TASK BRIEF:
I'd like the entries repeated exactly, pictures omitted.

[[ SOURCE INFORMATION, beginning ]]

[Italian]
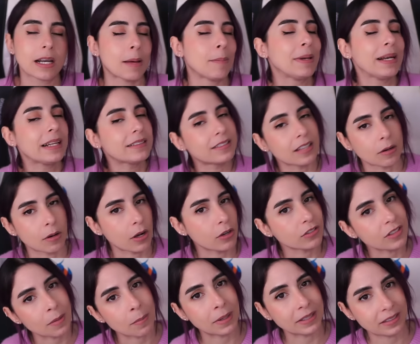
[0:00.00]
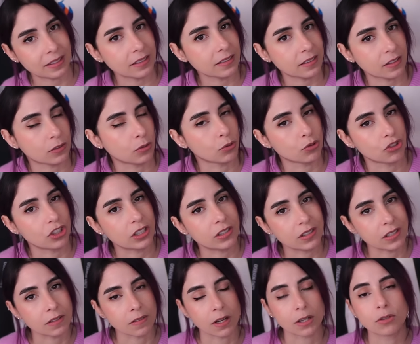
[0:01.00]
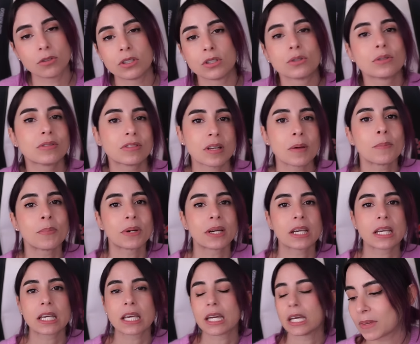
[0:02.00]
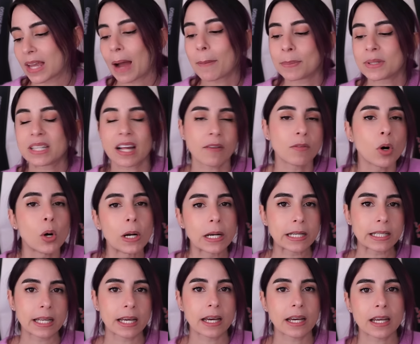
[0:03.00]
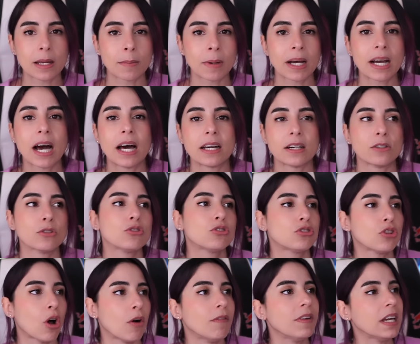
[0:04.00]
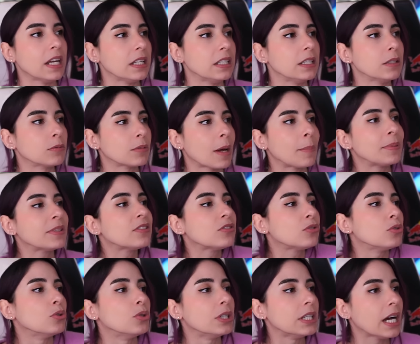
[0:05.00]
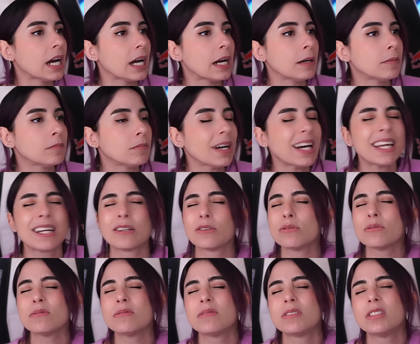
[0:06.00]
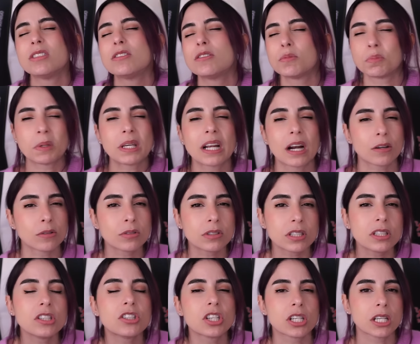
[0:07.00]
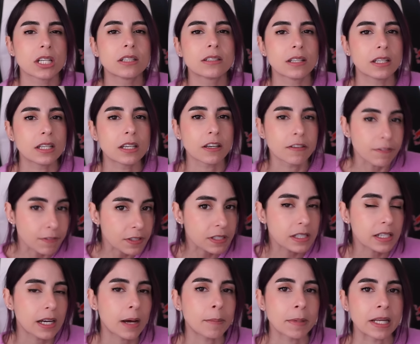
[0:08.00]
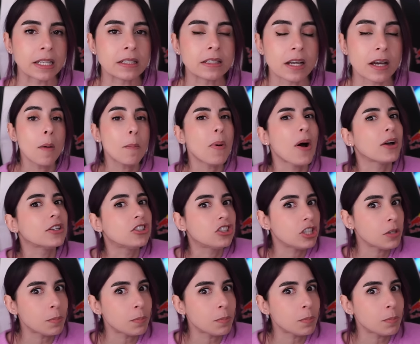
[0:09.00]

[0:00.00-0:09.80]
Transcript: La bellezza è una cosa abbastanza soggettiva, io dico sempre che capita a volte che magari, non so, vedi un una persona, magari non ti ispira, non ti dice niente di che fisicamente, poi ci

[[ SOURCE INFORMATION, end ]]

OUTPUT:
[Italian]
[0:00.00]
[0:01.00]
[0:02.00]
[0:03.00]
[0:04.00]
[0:05.00]
[0:06.00]
[0:07.00]
[0:08.00]
[0:09.00]

[0:00.00-0:09.80]
Transcript: La bellezza è una cosa abbastanza soggettiva, io dico sempre che capita a volte che magari, non so, vedi un una persona, magari non ti ispira, non ti dice niente di che fisicamente, poi ci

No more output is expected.